妹のいないシスコン兄と兄のいないブラコン妹

諏訪野ヒロ

第1話

 僕は昔、すごく仲のいい女子友達がいた。いつ頃だったかな、幼稚園の頃かな。その子は今どこにいるかは分からない。小学校入学前に県外へ引っ越してしまったからだ。


「『拝啓、神様、実妹でも義妹でもいいので、僕に妹をください』なーんて考えてんのか、この妹のいないシスコンさんよ、朝からぼーっとして」

「は?いやそんないつでもそんな事考えてるほど末期じゃねーよ。たしかにそんな事考えた事ないと言えば嘘になるけど。というか、『妹のいないシスコン』って何だよ!?」

「え?知らないのか?お前のあだ名だよ。確かに俺も長いなーとも思うがまぁいいだろう、間違っちゃいねーし」

「えぇ······」

「だってお前 " 妹 " と付くもの全般的に好きじゃん。大好きの域を超えてるかもしれんが。いや、超えてるな!」

え、そんなに!?

「自覚なかったのか·····まぁいいや、映画館へ急ごうぜ。時計見ろ、上映まであと15分だ」

「うわっ、やべっ」



 何でもない高校入学前の春休みの1日が、まさか神様が本当に願い事を叶えてくれたかのような1日になるとはこの時は夢にも思わなかった。
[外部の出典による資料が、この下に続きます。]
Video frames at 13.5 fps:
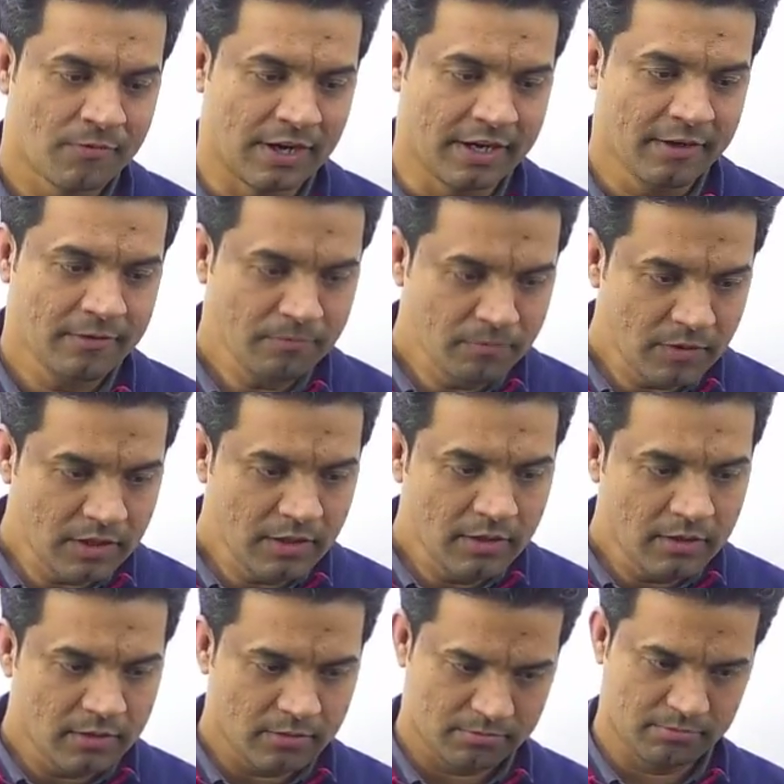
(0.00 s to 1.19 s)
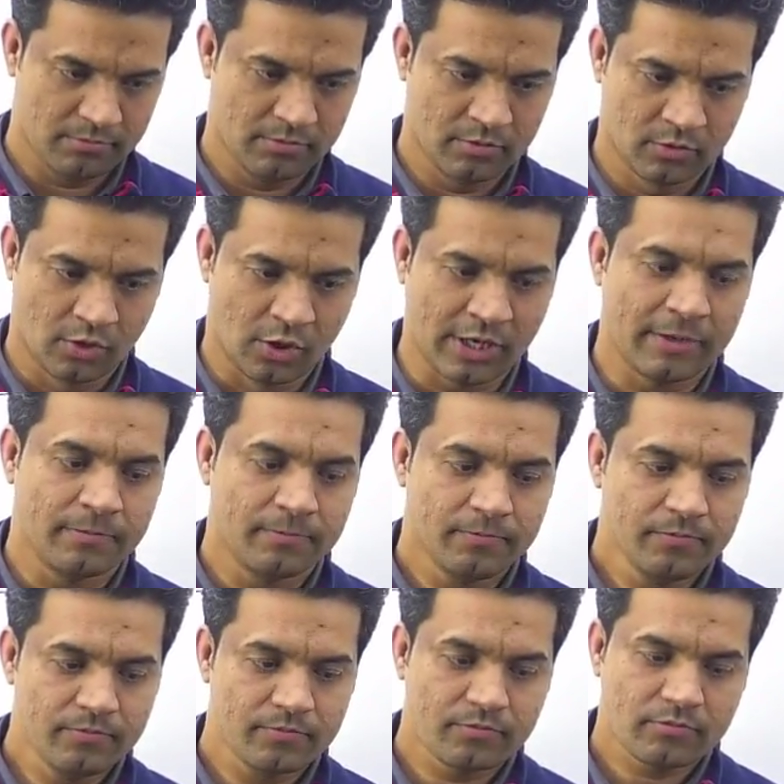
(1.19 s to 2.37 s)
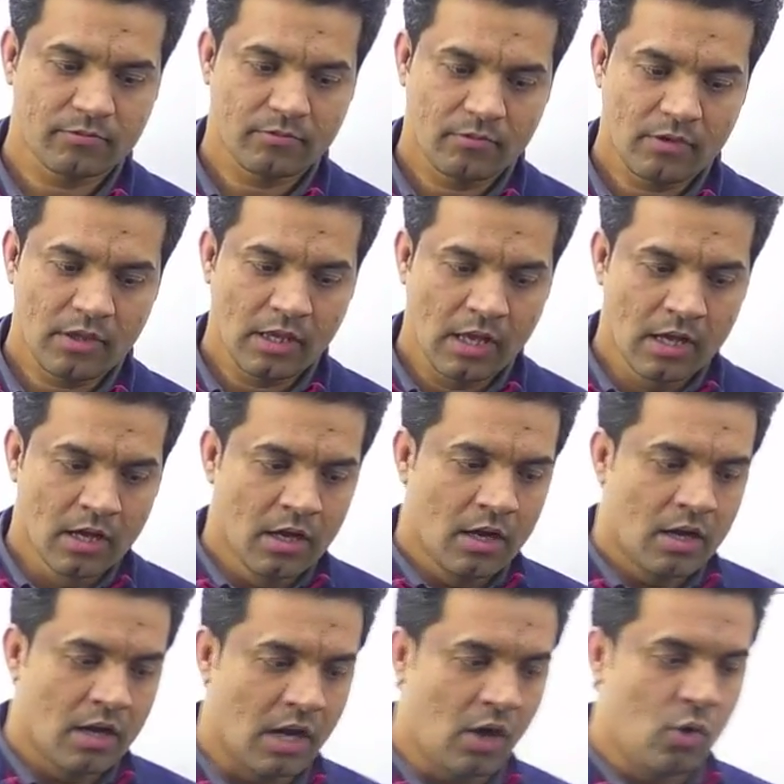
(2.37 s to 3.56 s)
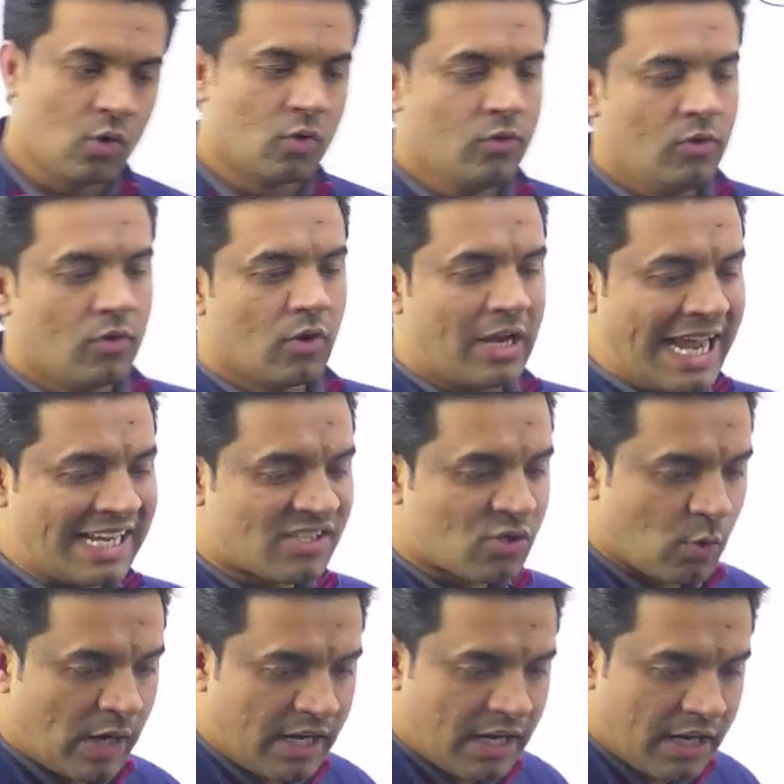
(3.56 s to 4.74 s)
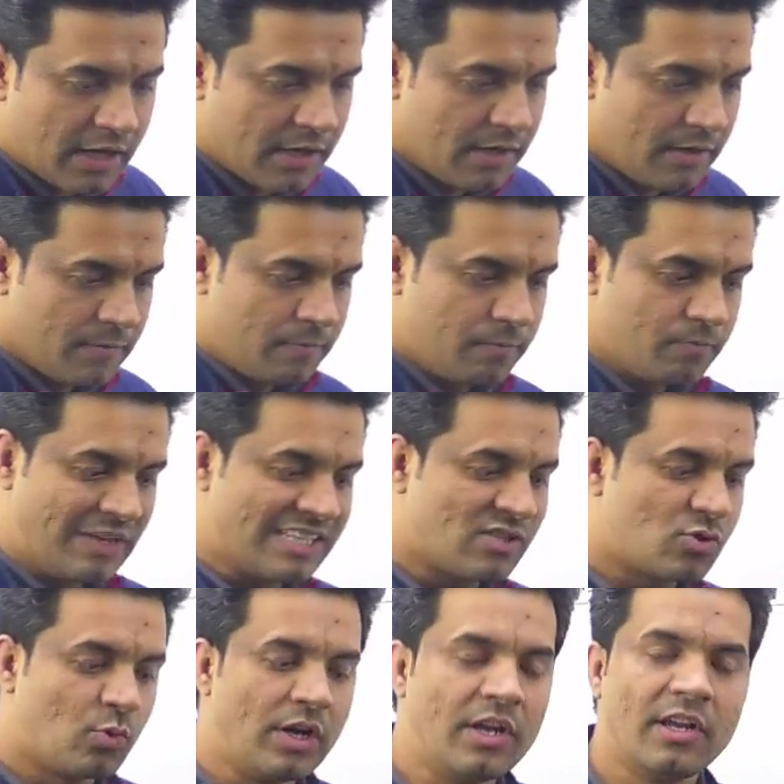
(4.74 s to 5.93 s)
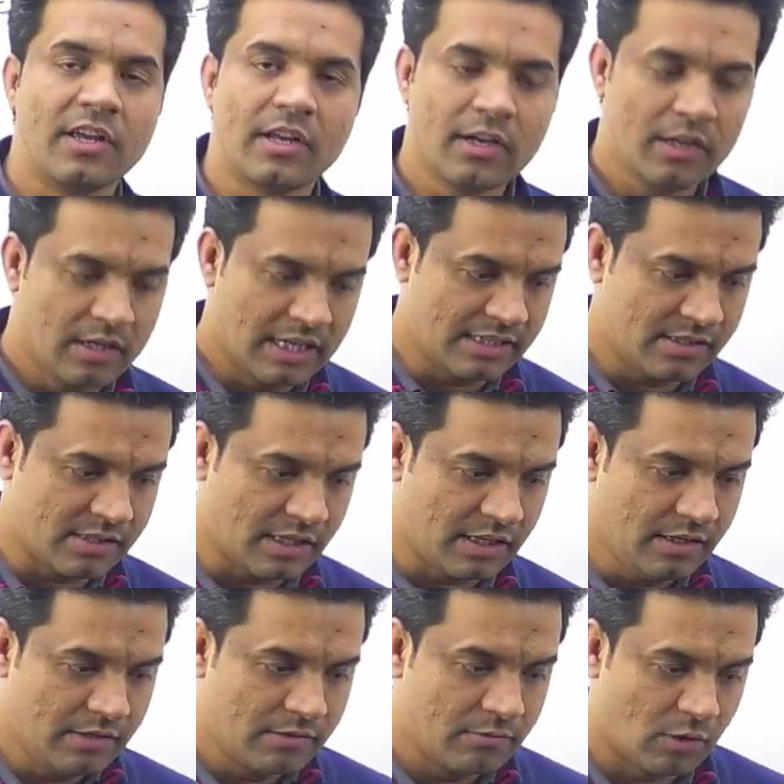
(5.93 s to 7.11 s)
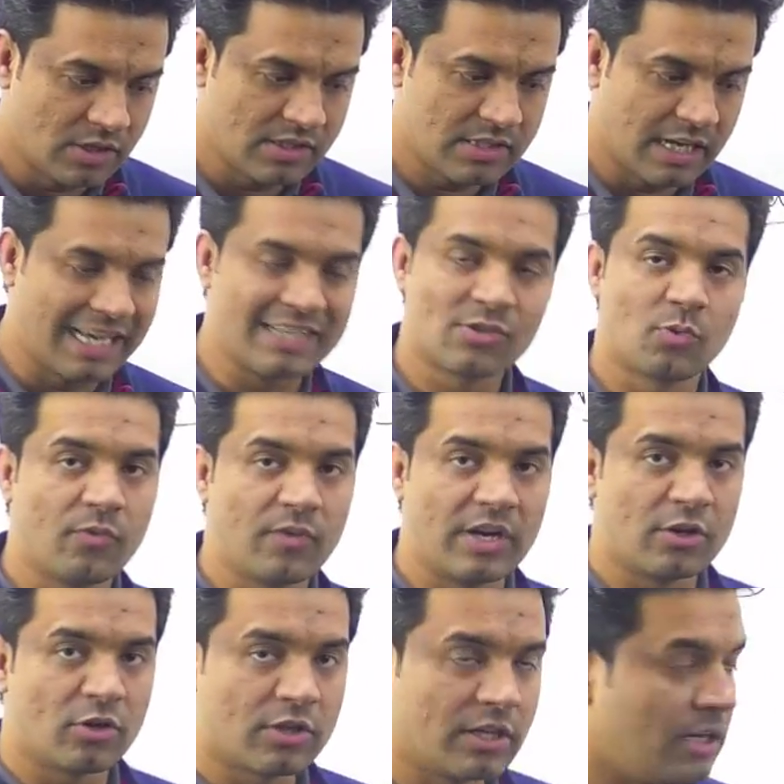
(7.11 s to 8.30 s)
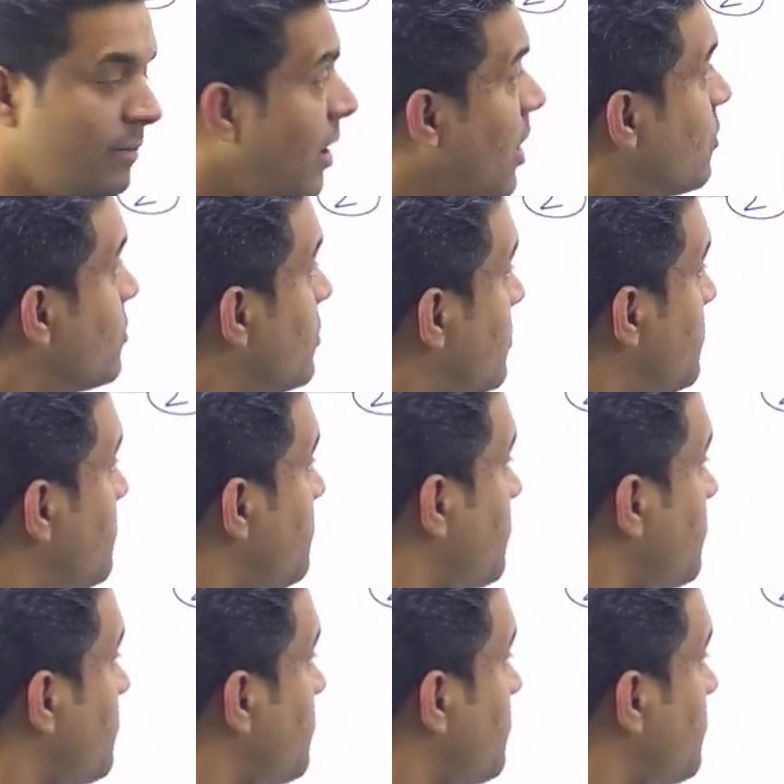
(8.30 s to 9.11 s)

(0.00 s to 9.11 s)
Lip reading: Fine. Okay. Now, next one here, let's see what is the next one we are talking about.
 今日見る予定の映画は、好きなアニメの本編の前日談にあたる内容の映画だ。既にこの映画を見たネットの友達たちは、「泣けた」や「感動した」とか「神作かよ」と言ってて、かなり期待している。さてさて、どんな話なのだろうか。


━━━━約2時間後━━━━


「な、なんだよこの神映画は」

「それな、最高すぎるだろ」

 映画は予想を遥かに上回る良さで、金欠な僕でも円盤を買いたくなった。いや、よし、金を貯めよう。この映画の円盤は買いだ。


「ん?」

「お?どうした?」

「誰かに服を引っ張られたような気がしてさ」

と、後ろを見てみると·····

「うわっ」

 小学校に入るか入らないかくらいの小さな女の子がそこにいた。

「ど、どうしたの?」

「あっ、あの、えっと、お姉ちゃんどこかで見ませんでした······か······?」

「ごめんね、見てないね。うーん、結斗、迷子センターにでも連れて行くか?」

「まだ近くにいるかもしれないし、少し探してみよう」

「そうか?わかった」

「えっと、君の名前を教えてくれるかな?」

「さ、沙侑です······」

「沙侑ちゃんね、よろしく。僕は結斗で、こっちが友達の健ね」

「結斗お兄ちゃんと健お兄ちゃん·····?」

「ぐはっ」

「えっ!?」

「あ、この妹のいないシスコn·····おっと、結斗お兄ちゃんは大丈夫だよ。死にそうになってるのはいつものことだから。あ、そうそう、お姉ちゃんの名前は?」

「沙弥お姉ちゃんです。お姉ちゃんは中学生で···す···」

 中学生のお姉ちゃんね、なら同じくらいか、少し低めくらいの身長の子ってことだね。


「あれ、沙侑じゃん、どうしたの?また迷子かー?」

 誰だろう。同い年か少し上くらいの人が来た。

「あ!日和お姉ちゃん!」

 知り合いかな?

「おー、こんな所に1人でって、また沙弥とはぐれたなー?」

「えーっと······?」

「あ、沙弥を探すのを手伝ってくれたのかな?沙弥も友達で連絡先も知ってるから、私が連絡しておくよ、ありがとね」

「おーい日和ー?あれっ、いない」

「おっと、綾乃を待たせてるし行こっか」

「うん!」

「ありがとう、結斗お兄ちゃん、健お兄ちゃん」

「いえいえ、気をつけてな。ってまた死にそうになるなよ」



「やっぱ、『妹のいないシスコン』ってあだ名はぴったりだったな」

「はぁ、もういいよ、何でも」

「いや、今回の場合ロリコンか····?」

「何でもいいと言ったがそれはやめろ。最低でも中学生以上だ」

「はいはい」

 なーんてなんでもないような話をしながら家に帰っていた。